How the Maintenance Department Can Contribute to the Bottom-line of Companies
Regular maintenance and repair can, and should be a part of a businesses strategy. Consistent maintenance helps prevent problems before they arise, avoiding expensive equipment failure and production downtime. Maintenance departments are often limited in their operations by arbitrary cost-cutting from the top.
Regular maintenance and repair can, and should be a part of a businesses strategy. Consistent maintenance helps prevent problems before they arise, avoiding expensive equipment failure and production downtime. Maintenance departments are often limited in their operations by arbitrary cost cutting from the top. To the extent that funding is available, preventative or predictive maintenance efforts can help limit the need for personnel and minimize expensive equipment failure and replacement. Implementing combined comprehensive preventive and predictive maintenance programs can, however, better help maintenance departments support their businesses by minimizing unnecessary costs and maximizing production uptime. Here are a couple of ways maintenance departments create great ROI and can contribute to the bottom line of your business.
PREVENTIVE MAINTENANCE
True to its name, preventive maintenance addresses issues before they arise. At a basic level, this is similar to performing routine lube service on a vehicle or regularly checking the functionality of fire extinguishers. By investing a little money in preventive maintenance now, the idea is that one can save a lot by not having to replace the engine or repair a building after fire damage later.
Preventive maintenance for large facilities works in the same general manner but with far greater complexity given the interconnectedness of machines and computers. A comprehensive preventive maintenance program will need to account for the type, quantity, age, and annual expense of preventive maintenance for every single piece of equipment in a building or facility.

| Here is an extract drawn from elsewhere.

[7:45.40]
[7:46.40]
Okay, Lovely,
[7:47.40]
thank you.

While the undertaking can be daunting at first and will require an initial investment. However, the savings to the company overall can be substantial, especially for a business that is prone to production downtime due to equipment failure. An accurate calculation of the value of preventive maintenance will vary somewhat by facility, but the average financial model will take into consideration the following:
Preventive Maintenance Costs: The actual cost of performing preventive maintenance and implementing a preventive maintenance plan, including software programs, outside consultants, etc.

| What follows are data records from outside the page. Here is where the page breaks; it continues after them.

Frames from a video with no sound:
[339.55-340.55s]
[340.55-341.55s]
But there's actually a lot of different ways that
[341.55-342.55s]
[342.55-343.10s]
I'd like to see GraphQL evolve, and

Corrective Maintenance Costs: The costs associated with making necessary equipment repairs at the time the preventive maintenance plan is implemented.
Equipment Replacement Costs: The costs associated with making necessary equipment replacements at the time the preventive maintenance plan is implemented.

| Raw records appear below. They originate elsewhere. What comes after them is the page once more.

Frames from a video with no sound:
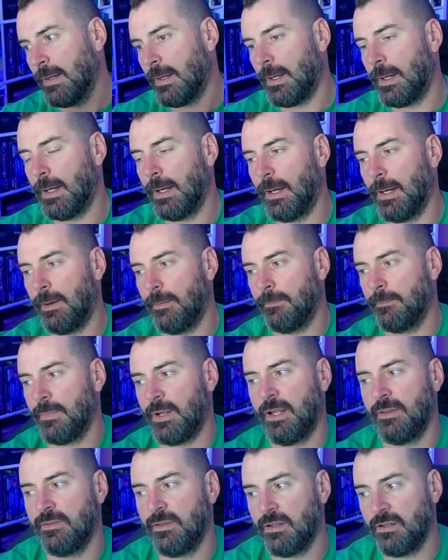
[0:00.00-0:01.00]

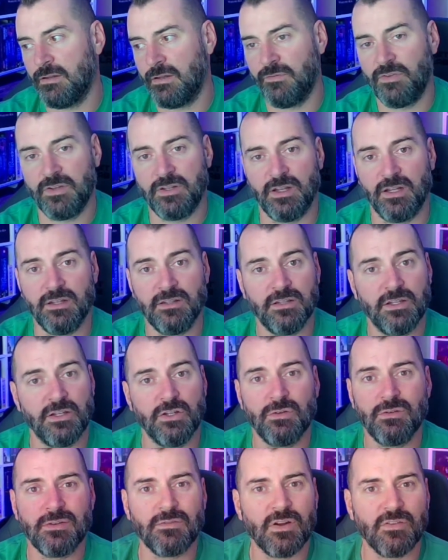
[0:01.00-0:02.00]
And then if it doesn't, then you
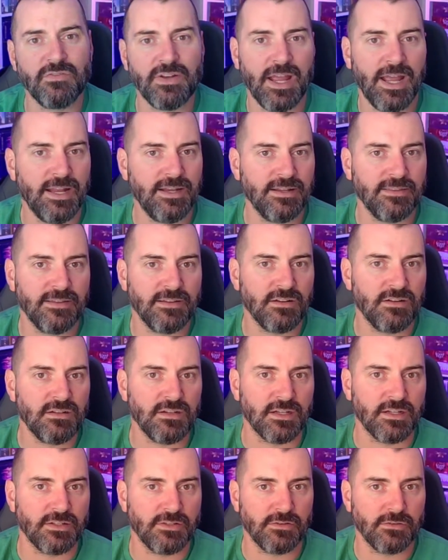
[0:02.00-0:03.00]
don't ever have to add anything
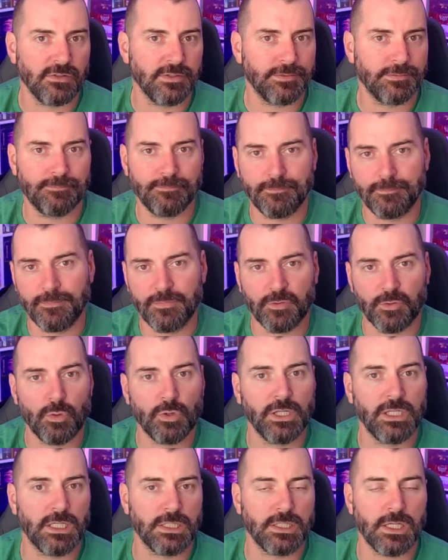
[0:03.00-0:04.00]
on. You're only
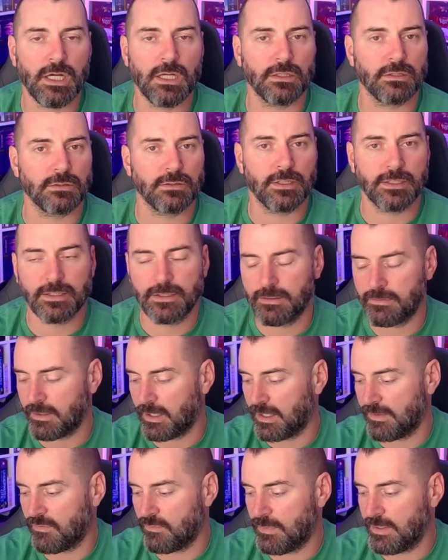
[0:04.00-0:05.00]
throwing in $1, like you're
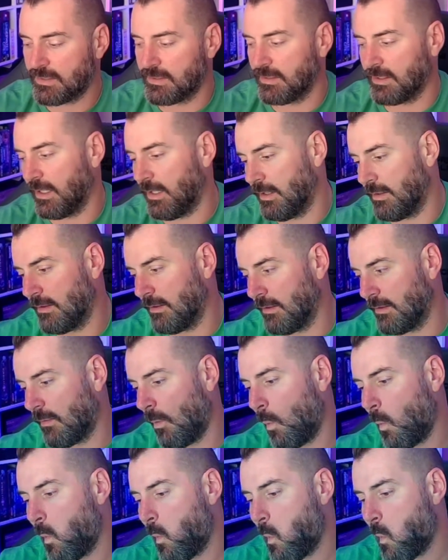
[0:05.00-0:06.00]
not even missing anything.
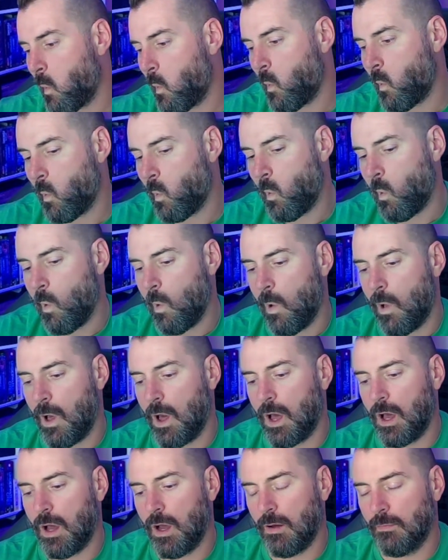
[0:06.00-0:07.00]

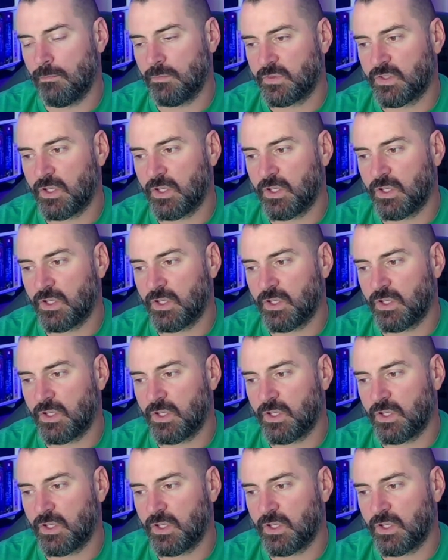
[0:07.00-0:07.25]
I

Equipment Lifetime Differential: The difference between the expected life of a piece of equipment based on historical treatment and use compared to the expected life the same piece of equipment receiving preventive maintenance.
Equipment Maintenance Differential: The difference between how often a piece of equipment requires repair if it is not maintained compared to how often the same piece of equipment requires repair while receiving preventive maintenance (ideally the latter is zero).
Energy Differential: The difference between the energy consumption from performing preventive maintenance compared to the energy wasted from failing to address problems before they arise.
PREDICTIVE MAINTENANCE
A predictive maintenance program isn’t right for every facility but can provide a huge savings to facilities that have the capability and need to continuously diagnose critical machinery. As with preventive maintenance, predictive maintenance helps maintenance departments address production-threatening problems before they arise, and it does this by monitoring the actual performance of machines and their essential parts.
With equipment with an estimated maximum lifetime, such as an air handler with a life expectancy of 12 to 15 years, preventive maintenance is essential to being able to utilize as much of the 12 to 15 years as possible. The more life a business gets out of a piece of equipment, however, the more likely individual parts are to wear out or fail, making predictive maintenance even more beneficial.
Predictive maintenance can be used to get the most usability with the least risk of downtime, especially when coupled with a preventive maintenance plan. With proper predictive maintenance, the same air handler can be monitored—on whole and by its parts—so repair or replacement may be conducted before a small problem created by a worn out valve, for example, becomes a much bigger problem.
When a facility considers the impact of implementing a predictive maintenance program, it must consider various aspects of both increased revenue and decreased cost metrics, including:
Fewer Safety and Environmental Violations: The savings in fines and lawsuits due to safety incidents and environmental infractions compared to the reduced likelihood of the same incidents under a predictive maintenance program.
Reduced Production Loss and Unplanned Downtime: A facility’s expected loss from production downtime due to equipment failure.
Reduced Maintenance Costs: The difference in cost required to make major repairs due to failure to detect small equipment problems compared to the costs necessary to address those same small problems.
Extended Equipment Life: The difference between the life expectancy for each piece of equipment with and without predictive maintenance.
Reduced Inventory Holding Costs: The difference between the cost of storing inventory parts due to an inability or inefficiency in using or incorporating those items compared to the costs associated with storing inventory under a predictive maintenance program.
Improved Production Output and Revenue: The difference in revenue compared to the current system, assuming all systems are functional at the maximum of co-functioning time.
THE BOTTOM LINE
Predictive and preventative maintenance can save you cost in repair, downtime and days off for injury. If you want to protect your equipment and bolster your ROI, look into implementing a predictive and preventative maintenance strategy.